Cette prolongation accroît la pression sur les chaînes d’approvisionnement mondiales en étain, tantale et tungstène, matières premières essentielles pour les industries de l’électronique, de l’automobile et de l’aérospatiale.

L’interdiction, instaurée en février, est maintenue en raison de preuves que l’approvisionnement illégal en provenance des mines finance des groupes armés dans l’est du pays, selon un arrêté daté du 3 novembre et signé par le ministre des Mines, Louis Watum Kabamba.

L’arrêté, que le ministère a diffusé sur les réseaux sociaux dimanche, concerne 38 sites produisant du coltan, de la cassitérite et de la wolframite – ingrédients nécessaires à la fabrication de l’étain, du tantale et du tungstène – dans les territoires de Masisi (Nord-Kivu) et de Kaléhé (Sud-Kivu).

L’exploitation des ressources minières est depuis longtemps considérée comme un facteur alimentant la violence dans l’est du pays. Selon des experts de l’ONU et des organisations de défense des droits humains, les combattants utilisent les gisements de coltan, de cassitérite et d’or pour financer leurs opérations.

Un rapport de l’ONU publié en décembre 2024 indiquait que les revenus tirés du trafic de minéraux finançaient les opérations militaires, entretenaient une économie de guerre et prolongeaient les violences.

Un arrêté du ministère des Mines interdit l’approvisionnement et l’exportation de minéraux provenant des sites miniers concernés et précise qu’ils pourraient faire l’objet d’audits indépendants menés par le ministère ou des organismes internationaux, notamment l’ONU et l’OCDE.

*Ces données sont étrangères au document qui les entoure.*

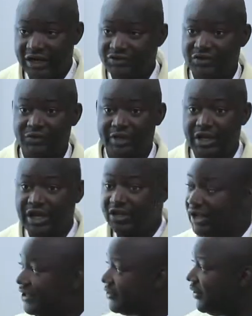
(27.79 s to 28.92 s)
So today
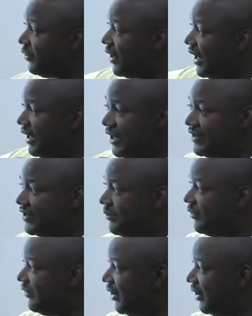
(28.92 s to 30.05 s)
I just want to highlight some
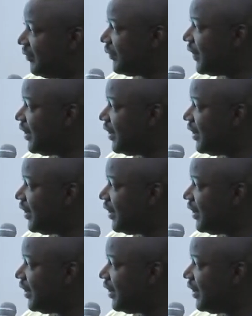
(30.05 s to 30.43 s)
of the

En 2024, la République démocratique du Congo a porté plainte en France et en Belgique contre des filiales d’Apple, les accusant d’avoir utilisé des minéraux pillés dans des zones de conflit dans leurs chaînes d’approvisionnement, malgré les déclarations d’Apple conformément à la législation américaine.

Apple a nié ces allégations, affirmant avoir demandé à ses fournisseurs de cesser d’acheter des minéraux au Congo et au Rwanda.

Les tribunaux américains ont également examiné des plaintes contre Apple, Google, Tesla, Dell et Microsoft concernant leur dépendance présumée au cobalt extrait dans des conditions abusives au Congo, mais ces poursuites ont été rejetées.